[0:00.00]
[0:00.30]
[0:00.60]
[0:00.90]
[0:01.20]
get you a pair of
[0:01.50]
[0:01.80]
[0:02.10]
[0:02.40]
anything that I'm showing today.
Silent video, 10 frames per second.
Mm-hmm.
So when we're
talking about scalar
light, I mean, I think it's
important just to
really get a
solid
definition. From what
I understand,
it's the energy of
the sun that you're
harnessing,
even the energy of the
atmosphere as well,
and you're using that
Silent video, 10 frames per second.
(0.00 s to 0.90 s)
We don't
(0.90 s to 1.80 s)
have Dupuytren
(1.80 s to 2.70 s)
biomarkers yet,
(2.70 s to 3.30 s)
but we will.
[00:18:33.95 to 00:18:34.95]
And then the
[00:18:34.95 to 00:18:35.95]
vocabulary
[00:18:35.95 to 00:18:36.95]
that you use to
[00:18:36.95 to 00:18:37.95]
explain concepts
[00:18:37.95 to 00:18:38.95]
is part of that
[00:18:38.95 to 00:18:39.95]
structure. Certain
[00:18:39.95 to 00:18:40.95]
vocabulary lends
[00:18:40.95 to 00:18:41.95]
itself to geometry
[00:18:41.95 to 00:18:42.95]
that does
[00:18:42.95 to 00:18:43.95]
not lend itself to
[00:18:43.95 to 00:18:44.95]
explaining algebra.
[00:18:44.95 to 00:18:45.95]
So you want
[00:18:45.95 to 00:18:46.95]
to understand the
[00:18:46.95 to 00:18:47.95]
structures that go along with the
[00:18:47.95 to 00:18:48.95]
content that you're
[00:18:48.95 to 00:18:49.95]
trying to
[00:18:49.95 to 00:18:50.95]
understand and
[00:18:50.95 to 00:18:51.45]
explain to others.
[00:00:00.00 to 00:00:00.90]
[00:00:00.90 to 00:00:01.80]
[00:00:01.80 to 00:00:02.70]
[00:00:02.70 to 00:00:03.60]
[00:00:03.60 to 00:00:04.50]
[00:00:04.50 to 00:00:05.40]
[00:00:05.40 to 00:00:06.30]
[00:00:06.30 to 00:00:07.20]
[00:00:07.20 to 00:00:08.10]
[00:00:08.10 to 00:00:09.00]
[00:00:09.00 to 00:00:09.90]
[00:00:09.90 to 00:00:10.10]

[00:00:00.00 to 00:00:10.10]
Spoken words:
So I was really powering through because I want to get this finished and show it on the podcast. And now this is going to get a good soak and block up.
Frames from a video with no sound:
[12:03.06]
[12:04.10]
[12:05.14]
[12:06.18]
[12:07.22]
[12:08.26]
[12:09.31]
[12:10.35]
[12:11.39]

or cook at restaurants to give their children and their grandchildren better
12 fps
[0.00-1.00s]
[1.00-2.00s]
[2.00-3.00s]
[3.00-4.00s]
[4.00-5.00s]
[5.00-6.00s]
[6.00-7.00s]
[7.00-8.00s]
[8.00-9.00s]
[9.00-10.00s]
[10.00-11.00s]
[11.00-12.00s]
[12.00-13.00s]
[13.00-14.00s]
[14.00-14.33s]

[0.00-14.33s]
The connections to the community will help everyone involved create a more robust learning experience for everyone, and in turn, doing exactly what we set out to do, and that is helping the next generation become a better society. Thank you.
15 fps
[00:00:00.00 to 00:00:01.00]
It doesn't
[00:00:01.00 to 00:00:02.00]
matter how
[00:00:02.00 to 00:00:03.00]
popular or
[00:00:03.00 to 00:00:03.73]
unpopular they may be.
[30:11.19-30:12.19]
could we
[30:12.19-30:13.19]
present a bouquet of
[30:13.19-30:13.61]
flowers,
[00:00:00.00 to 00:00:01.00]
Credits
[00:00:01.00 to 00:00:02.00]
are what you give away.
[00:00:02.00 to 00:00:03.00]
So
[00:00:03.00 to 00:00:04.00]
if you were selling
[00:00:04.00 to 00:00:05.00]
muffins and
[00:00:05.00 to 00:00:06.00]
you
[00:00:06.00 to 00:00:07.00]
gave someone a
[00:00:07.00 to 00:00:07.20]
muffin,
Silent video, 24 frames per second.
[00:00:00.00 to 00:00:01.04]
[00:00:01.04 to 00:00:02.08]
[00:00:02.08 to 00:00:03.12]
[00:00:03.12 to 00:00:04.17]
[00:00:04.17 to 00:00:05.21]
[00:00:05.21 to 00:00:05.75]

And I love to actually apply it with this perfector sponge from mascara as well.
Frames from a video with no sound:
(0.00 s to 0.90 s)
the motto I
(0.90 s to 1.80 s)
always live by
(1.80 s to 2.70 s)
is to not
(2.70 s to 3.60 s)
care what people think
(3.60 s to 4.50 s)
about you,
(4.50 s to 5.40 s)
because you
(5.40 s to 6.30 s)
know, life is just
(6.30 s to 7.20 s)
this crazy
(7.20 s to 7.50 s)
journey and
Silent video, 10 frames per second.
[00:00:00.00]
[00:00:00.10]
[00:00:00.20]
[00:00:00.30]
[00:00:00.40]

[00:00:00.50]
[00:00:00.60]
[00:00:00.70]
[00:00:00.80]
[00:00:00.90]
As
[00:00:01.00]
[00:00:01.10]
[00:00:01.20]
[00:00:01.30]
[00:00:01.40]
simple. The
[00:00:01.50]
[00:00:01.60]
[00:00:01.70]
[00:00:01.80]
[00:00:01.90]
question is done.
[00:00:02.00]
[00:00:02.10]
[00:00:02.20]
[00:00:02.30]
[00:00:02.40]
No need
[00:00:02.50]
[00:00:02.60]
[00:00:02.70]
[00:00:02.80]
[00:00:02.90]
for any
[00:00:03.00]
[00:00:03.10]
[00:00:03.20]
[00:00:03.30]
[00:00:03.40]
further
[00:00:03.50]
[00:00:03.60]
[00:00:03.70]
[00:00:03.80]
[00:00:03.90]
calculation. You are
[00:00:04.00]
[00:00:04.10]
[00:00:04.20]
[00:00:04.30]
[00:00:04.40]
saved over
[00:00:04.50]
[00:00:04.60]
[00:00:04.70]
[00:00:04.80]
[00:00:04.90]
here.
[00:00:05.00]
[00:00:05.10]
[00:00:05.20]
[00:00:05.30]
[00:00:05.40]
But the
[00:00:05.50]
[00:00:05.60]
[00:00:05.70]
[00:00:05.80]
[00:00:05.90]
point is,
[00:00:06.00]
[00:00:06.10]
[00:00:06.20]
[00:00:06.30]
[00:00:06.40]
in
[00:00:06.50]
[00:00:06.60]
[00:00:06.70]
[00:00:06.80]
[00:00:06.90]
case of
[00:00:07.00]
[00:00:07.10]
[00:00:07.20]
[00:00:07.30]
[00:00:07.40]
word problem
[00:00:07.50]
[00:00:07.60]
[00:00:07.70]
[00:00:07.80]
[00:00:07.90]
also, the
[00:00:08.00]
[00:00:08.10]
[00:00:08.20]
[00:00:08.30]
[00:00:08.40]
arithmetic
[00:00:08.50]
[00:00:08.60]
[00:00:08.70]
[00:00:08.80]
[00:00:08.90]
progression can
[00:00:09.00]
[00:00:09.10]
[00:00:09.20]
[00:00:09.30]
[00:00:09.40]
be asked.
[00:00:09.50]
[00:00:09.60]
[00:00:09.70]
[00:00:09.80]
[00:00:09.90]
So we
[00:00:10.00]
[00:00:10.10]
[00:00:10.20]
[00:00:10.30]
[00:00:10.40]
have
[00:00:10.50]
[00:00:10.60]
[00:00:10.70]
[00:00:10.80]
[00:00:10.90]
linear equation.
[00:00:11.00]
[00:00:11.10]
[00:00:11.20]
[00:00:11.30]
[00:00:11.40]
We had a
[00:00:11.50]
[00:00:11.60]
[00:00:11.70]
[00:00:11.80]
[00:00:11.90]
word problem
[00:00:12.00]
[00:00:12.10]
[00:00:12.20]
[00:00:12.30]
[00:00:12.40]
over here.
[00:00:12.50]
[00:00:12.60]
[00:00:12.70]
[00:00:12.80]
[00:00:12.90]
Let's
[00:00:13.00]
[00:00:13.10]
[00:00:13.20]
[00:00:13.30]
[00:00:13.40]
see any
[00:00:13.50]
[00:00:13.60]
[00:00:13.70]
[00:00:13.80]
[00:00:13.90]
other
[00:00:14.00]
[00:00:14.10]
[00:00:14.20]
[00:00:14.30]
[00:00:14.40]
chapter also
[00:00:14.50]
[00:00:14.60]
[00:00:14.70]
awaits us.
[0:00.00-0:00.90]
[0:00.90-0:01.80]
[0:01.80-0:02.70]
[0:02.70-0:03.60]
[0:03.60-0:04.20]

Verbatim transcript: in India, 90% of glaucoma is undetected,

__________________________________________________

[EXERCISE]: In the material above, find the line containing "[00:00:08.00]" and the line containing "[00:00:10.10]", then write out exactly those two lines and every line between them, and nothing more.

[REPLY]:
[00:00:08.00]
[00:00:08.10]
[00:00:08.20]
[00:00:08.30]
[00:00:08.40]
arithmetic
[00:00:08.50]
[00:00:08.60]
[00:00:08.70]
[00:00:08.80]
[00:00:08.90]
progression can
[00:00:09.00]
[00:00:09.10]
[00:00:09.20]
[00:00:09.30]
[00:00:09.40]
be asked.
[00:00:09.50]
[00:00:09.60]
[00:00:09.70]
[00:00:09.80]
[00:00:09.90]
So we
[00:00:10.00]
[00:00:10.10]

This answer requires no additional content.